▶ [WHAT TO WORK ON] Please reproduce the entries that follow without a single difference.
*** RECORDS SHOWN ***
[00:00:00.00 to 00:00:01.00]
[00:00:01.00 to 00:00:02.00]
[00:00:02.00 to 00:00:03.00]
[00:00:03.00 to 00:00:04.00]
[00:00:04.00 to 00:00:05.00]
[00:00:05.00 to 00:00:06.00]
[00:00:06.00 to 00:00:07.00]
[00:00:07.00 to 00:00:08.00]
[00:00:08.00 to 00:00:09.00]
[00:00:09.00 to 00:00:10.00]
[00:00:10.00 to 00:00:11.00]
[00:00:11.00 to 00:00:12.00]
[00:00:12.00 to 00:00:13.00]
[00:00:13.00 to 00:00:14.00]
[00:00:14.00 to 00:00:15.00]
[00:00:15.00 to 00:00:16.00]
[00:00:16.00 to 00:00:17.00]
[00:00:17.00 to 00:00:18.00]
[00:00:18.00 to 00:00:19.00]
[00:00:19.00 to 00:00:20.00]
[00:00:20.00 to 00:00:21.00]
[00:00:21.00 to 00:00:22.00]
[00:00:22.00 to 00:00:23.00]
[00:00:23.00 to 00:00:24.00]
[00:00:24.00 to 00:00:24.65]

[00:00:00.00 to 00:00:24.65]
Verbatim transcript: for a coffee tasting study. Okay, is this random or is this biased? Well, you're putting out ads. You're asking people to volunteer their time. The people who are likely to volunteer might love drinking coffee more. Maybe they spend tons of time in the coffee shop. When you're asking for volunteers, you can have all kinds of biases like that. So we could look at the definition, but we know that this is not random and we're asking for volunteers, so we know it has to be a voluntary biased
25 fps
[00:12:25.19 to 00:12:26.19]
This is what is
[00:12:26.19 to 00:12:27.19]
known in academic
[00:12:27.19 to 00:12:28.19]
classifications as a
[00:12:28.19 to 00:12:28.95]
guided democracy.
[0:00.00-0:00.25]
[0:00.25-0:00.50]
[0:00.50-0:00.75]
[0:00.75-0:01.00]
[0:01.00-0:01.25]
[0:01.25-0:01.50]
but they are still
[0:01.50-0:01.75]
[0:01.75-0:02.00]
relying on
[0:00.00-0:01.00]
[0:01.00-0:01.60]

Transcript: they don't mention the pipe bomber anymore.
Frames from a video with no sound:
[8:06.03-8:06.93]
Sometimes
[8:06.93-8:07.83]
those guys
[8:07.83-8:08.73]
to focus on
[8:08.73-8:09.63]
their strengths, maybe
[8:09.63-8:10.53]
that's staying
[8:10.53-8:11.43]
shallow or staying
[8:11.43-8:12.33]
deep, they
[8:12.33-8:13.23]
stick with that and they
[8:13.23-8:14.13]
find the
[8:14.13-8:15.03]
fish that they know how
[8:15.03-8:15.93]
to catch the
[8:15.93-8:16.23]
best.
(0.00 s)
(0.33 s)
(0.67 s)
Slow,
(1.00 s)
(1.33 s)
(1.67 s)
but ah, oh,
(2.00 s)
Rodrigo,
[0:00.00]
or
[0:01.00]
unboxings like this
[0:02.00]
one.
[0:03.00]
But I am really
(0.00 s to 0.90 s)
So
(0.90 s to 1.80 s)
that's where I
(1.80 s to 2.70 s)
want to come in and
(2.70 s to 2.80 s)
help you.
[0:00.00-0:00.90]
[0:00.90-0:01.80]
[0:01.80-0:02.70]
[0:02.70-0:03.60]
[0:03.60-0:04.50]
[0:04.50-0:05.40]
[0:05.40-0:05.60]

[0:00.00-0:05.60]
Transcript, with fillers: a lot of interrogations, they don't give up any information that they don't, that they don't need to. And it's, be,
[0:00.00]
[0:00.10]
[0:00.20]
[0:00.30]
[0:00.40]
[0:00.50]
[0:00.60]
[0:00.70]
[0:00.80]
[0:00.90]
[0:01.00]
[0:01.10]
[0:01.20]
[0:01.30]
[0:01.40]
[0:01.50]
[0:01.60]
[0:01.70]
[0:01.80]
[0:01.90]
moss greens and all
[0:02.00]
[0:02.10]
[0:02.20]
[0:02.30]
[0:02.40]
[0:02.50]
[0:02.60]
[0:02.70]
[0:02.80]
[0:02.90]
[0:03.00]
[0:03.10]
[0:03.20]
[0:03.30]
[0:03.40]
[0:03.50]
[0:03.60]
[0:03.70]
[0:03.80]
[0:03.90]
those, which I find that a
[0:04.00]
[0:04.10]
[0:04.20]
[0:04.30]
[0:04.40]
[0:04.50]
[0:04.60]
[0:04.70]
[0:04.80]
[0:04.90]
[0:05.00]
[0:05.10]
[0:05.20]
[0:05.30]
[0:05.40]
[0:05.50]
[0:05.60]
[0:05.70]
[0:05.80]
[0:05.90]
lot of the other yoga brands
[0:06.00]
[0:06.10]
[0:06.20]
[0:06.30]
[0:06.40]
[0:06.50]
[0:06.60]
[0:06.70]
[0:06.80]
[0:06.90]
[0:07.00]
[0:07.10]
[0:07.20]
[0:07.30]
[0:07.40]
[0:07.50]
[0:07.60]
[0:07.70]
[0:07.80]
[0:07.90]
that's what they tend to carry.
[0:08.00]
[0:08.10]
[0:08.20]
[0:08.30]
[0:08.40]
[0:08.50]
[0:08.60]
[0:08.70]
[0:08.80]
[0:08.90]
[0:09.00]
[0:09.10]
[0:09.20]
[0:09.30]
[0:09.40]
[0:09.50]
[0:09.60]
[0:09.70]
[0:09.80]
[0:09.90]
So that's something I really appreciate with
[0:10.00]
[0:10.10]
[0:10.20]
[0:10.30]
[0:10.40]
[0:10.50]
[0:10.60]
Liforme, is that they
*** End of RECORDS SHOWN ***
▶ [RESULT FOR THIS EXERCISE]
[00:00:00.00 to 00:00:01.00]
[00:00:01.00 to 00:00:02.00]
[00:00:02.00 to 00:00:03.00]
[00:00:03.00 to 00:00:04.00]
[00:00:04.00 to 00:00:05.00]
[00:00:05.00 to 00:00:06.00]
[00:00:06.00 to 00:00:07.00]
[00:00:07.00 to 00:00:08.00]
[00:00:08.00 to 00:00:09.00]
[00:00:09.00 to 00:00:10.00]
[00:00:10.00 to 00:00:11.00]
[00:00:11.00 to 00:00:12.00]
[00:00:12.00 to 00:00:13.00]
[00:00:13.00 to 00:00:14.00]
[00:00:14.00 to 00:00:15.00]
[00:00:15.00 to 00:00:16.00]
[00:00:16.00 to 00:00:17.00]
[00:00:17.00 to 00:00:18.00]
[00:00:18.00 to 00:00:19.00]
[00:00:19.00 to 00:00:20.00]
[00:00:20.00 to 00:00:21.00]
[00:00:21.00 to 00:00:22.00]
[00:00:22.00 to 00:00:23.00]
[00:00:23.00 to 00:00:24.00]
[00:00:24.00 to 00:00:24.65]

[00:00:00.00 to 00:00:24.65]
Verbatim transcript: for a coffee tasting study. Okay, is this random or is this biased? Well, you're putting out ads. You're asking people to volunteer their time. The people who are likely to volunteer might love drinking coffee more. Maybe they spend tons of time in the coffee shop. When you're asking for volunteers, you can have all kinds of biases like that. So we could look at the definition, but we know that this is not random and we're asking for volunteers, so we know it has to be a voluntary biased
25 fps
[00:12:25.19 to 00:12:26.19]
This is what is
[00:12:26.19 to 00:12:27.19]
known in academic
[00:12:27.19 to 00:12:28.19]
classifications as a
[00:12:28.19 to 00:12:28.95]
guided democracy.
[0:00.00-0:00.25]
[0:00.25-0:00.50]
[0:00.50-0:00.75]
[0:00.75-0:01.00]
[0:01.00-0:01.25]
[0:01.25-0:01.50]
but they are still
[0:01.50-0:01.75]
[0:01.75-0:02.00]
relying on
[0:00.00-0:01.00]
[0:01.00-0:01.60]

Transcript: they don't mention the pipe bomber anymore.
Frames from a video with no sound:
[8:06.03-8:06.93]
Sometimes
[8:06.93-8:07.83]
those guys
[8:07.83-8:08.73]
to focus on
[8:08.73-8:09.63]
their strengths, maybe
[8:09.63-8:10.53]
that's staying
[8:10.53-8:11.43]
shallow or staying
[8:11.43-8:12.33]
deep, they
[8:12.33-8:13.23]
stick with that and they
[8:13.23-8:14.13]
find the
[8:14.13-8:15.03]
fish that they know how
[8:15.03-8:15.93]
to catch the
[8:15.93-8:16.23]
best.
(0.00 s)
(0.33 s)
(0.67 s)
Slow,
(1.00 s)
(1.33 s)
(1.67 s)
but ah, oh,
(2.00 s)
Rodrigo,
[0:00.00]
or
[0:01.00]
unboxings like this
[0:02.00]
one.
[0:03.00]
But I am really
(0.00 s to 0.90 s)
So
(0.90 s to 1.80 s)
that's where I
(1.80 s to 2.70 s)
want to come in and
(2.70 s to 2.80 s)
help you.
[0:00.00-0:00.90]
[0:00.90-0:01.80]
[0:01.80-0:02.70]
[0:02.70-0:03.60]
[0:03.60-0:04.50]
[0:04.50-0:05.40]
[0:05.40-0:05.60]

[0:00.00-0:05.60]
Transcript, with fillers: a lot of interrogations, they don't give up any information that they don't, that they don't need to. And it's, be,
[0:00.00]
[0:00.10]
[0:00.20]
[0:00.30]
[0:00.40]
[0:00.50]
[0:00.60]
[0:00.70]
[0:00.80]
[0:00.90]
[0:01.00]
[0:01.10]
[0:01.20]
[0:01.30]
[0:01.40]
[0:01.50]
[0:01.60]
[0:01.70]
[0:01.80]
[0:01.90]
moss greens and all
[0:02.00]
[0:02.10]
[0:02.20]
[0:02.30]
[0:02.40]
[0:02.50]
[0:02.60]
[0:02.70]
[0:02.80]
[0:02.90]
[0:03.00]
[0:03.10]
[0:03.20]
[0:03.30]
[0:03.40]
[0:03.50]
[0:03.60]
[0:03.70]
[0:03.80]
[0:03.90]
those, which I find that a
[0:04.00]
[0:04.10]
[0:04.20]
[0:04.30]
[0:04.40]
[0:04.50]
[0:04.60]
[0:04.70]
[0:04.80]
[0:04.90]
[0:05.00]
[0:05.10]
[0:05.20]
[0:05.30]
[0:05.40]
[0:05.50]
[0:05.60]
[0:05.70]
[0:05.80]
[0:05.90]
lot of the other yoga brands
[0:06.00]
[0:06.10]
[0:06.20]
[0:06.30]
[0:06.40]
[0:06.50]
[0:06.60]
[0:06.70]
[0:06.80]
[0:06.90]
[0:07.00]
[0:07.10]
[0:07.20]
[0:07.30]
[0:07.40]
[0:07.50]
[0:07.60]
[0:07.70]
[0:07.80]
[0:07.90]
that's what they tend to carry.
[0:08.00]
[0:08.10]
[0:08.20]
[0:08.30]
[0:08.40]
[0:08.50]
[0:08.60]
[0:08.70]
[0:08.80]
[0:08.90]
[0:09.00]
[0:09.10]
[0:09.20]
[0:09.30]
[0:09.40]
[0:09.50]
[0:09.60]
[0:09.70]
[0:09.80]
[0:09.90]
So that's something I really appreciate with
[0:10.00]
[0:10.10]
[0:10.20]
[0:10.30]
[0:10.40]
[0:10.50]
[0:10.60]
Liforme, is that they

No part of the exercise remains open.